RULE 6: MAKE LOVE TO HER LIKE SHES THE LOVE OF YOUR LIFE
Fuck barriers, even if it’s a woman who you’ve just met. You do not need anyone’s permission to treat her like a queen. Just do it. Make love to her as if she’s the love of your life. Imagine if this is the last night on earth you’ll get to spend. Have an intention to make it the most epic night of your life
RULE 7: SAY NO TO EJACULATION & PORN
All sex therapist agree on one thing. Watching porn and then ejaculating will cause a wide range of impediments to your sexual performance, ranging from erectile dysfunction, premature ejaculation and loss of desire.
So as a lifestyle, it is recommended that if you do choose to masturbate frequently, do so without relying on porn and preferably withhold ejaculating. This builds your PC muscles, which help withhold ejaculation and also gets you more in touch with your inner body. Watch this breakthrough TED Talk on “How to Become a Sex God” and find out why they’re 2 million men on Reddit groups who are practicing this and seeing tremendous results.
RULE 8: SHARE YOUR SEXUAL INSECURITIES WITH ONE ANOTHER
If you have a problem with your body image, penis size, suffered past trauma or have insecurities of not lasting long enough then make sure to ask her for support.
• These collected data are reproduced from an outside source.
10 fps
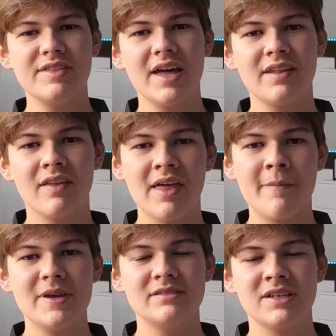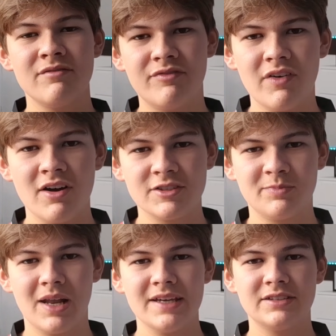then, that means in 1st
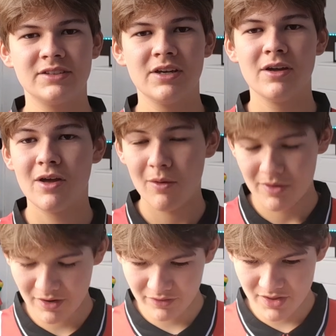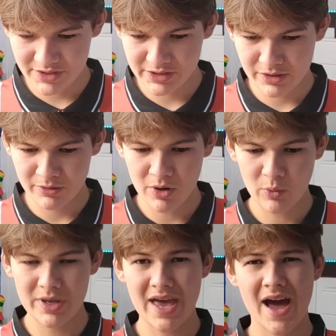place, without further ado,
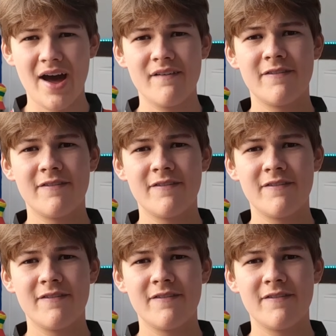we have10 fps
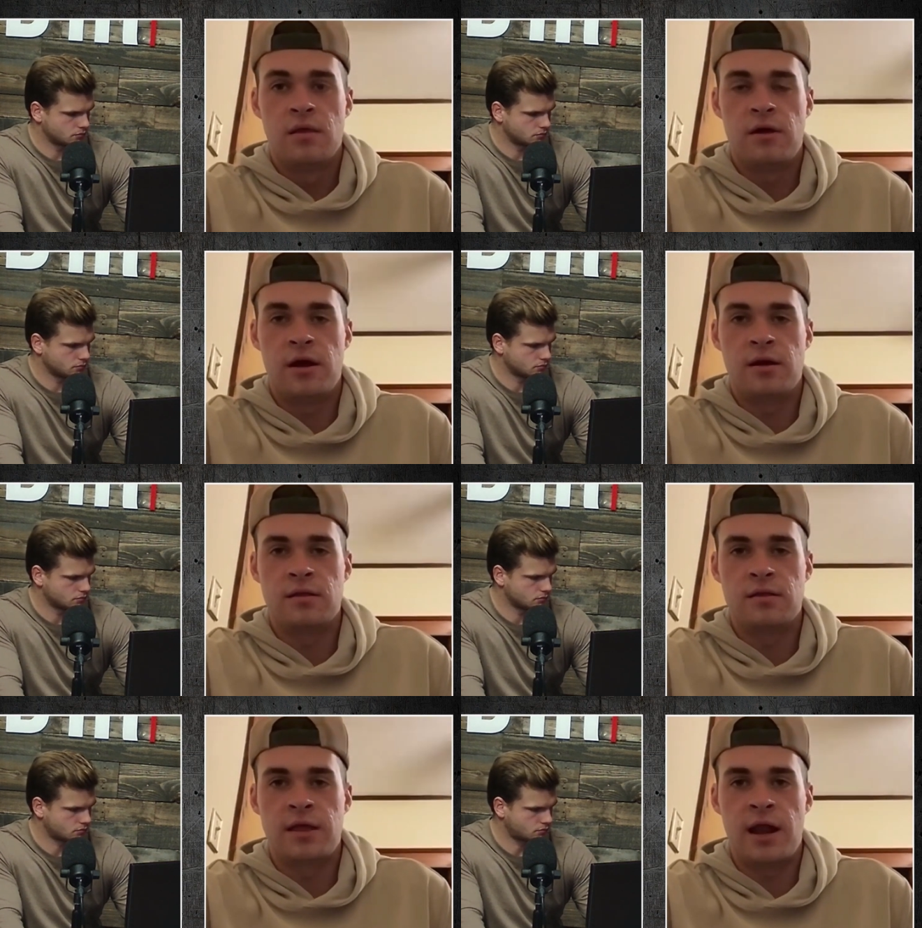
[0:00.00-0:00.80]

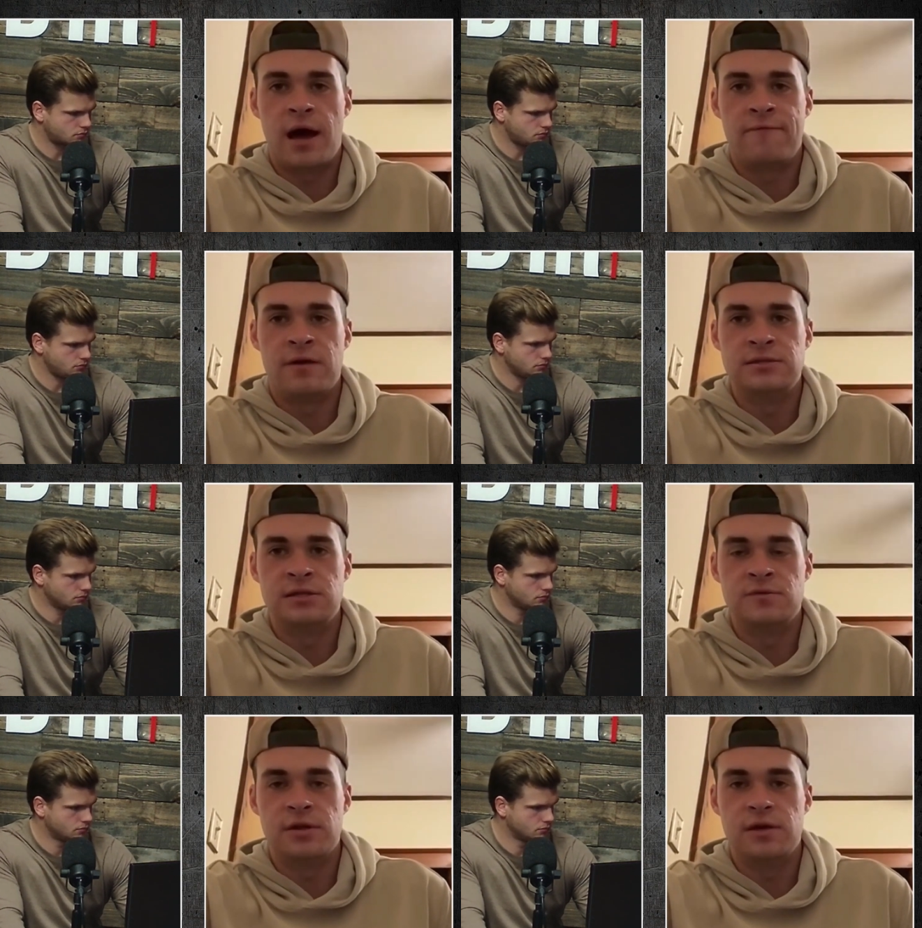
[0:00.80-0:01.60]
Speaker 1: they're that offense
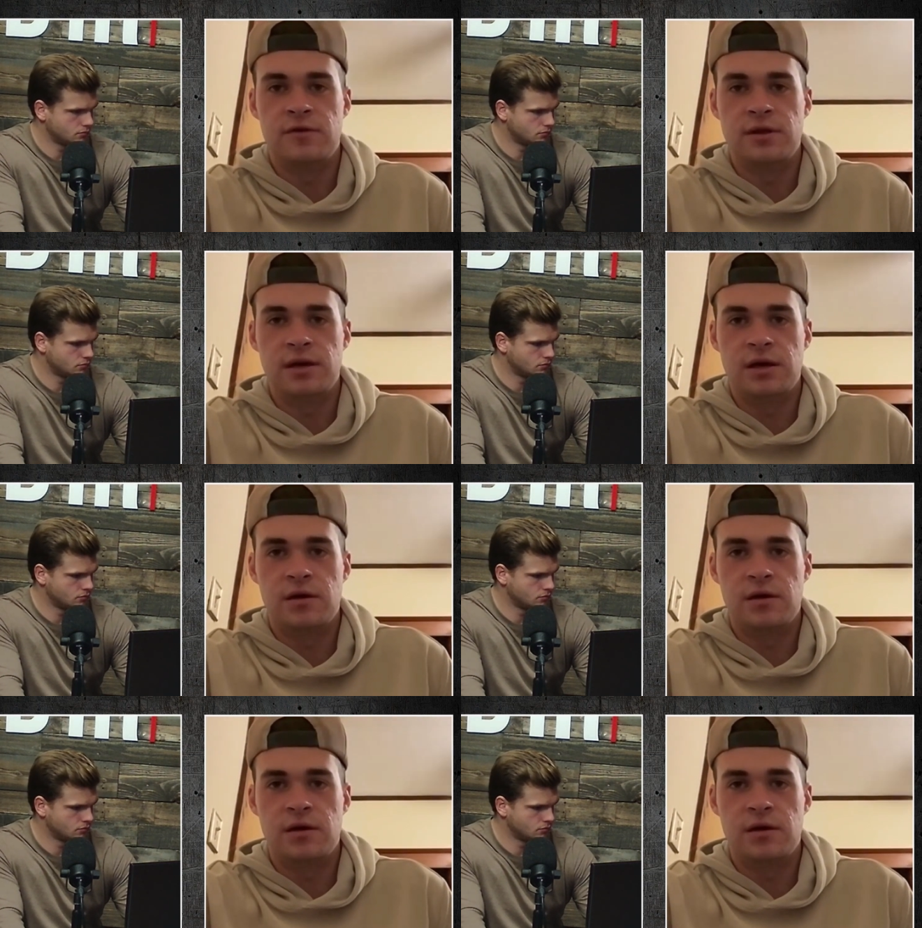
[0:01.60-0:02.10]
is really really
You need a woman’s help as much as she needs yours in feeling comfortable. If you have a history of not lasting as long, then that’s something you should share with her and ask that she work with you. Likewise, if you feel disconnected after sex, share this as well, instead of shutting down. Our insufficiencies and negative emotions are all opportunities to connect with the other person in a more vulnerable way.
RULE 9: ASK, ASK AND ASK :
Negative feedback will teach you much more than just positive feedback. After sex, once the dust settles, ask her what she liked, what made her feel most connected and more importantly what made her feel uncomfortable or disconnected. Know the uniqueness of the woman you’re with and understand her. Likewise, share with her what you liked the most during the experience and what you’d like to see her do more or less of.
RULE 10: BECOME A STUDENT OF SEX NOW:
Irrespective of where your sex life is, you can make it exponentially better. The only way to do it always keeps on learning, be curious and experiment. Read books, see sex therapists, listen to podcasts on sex.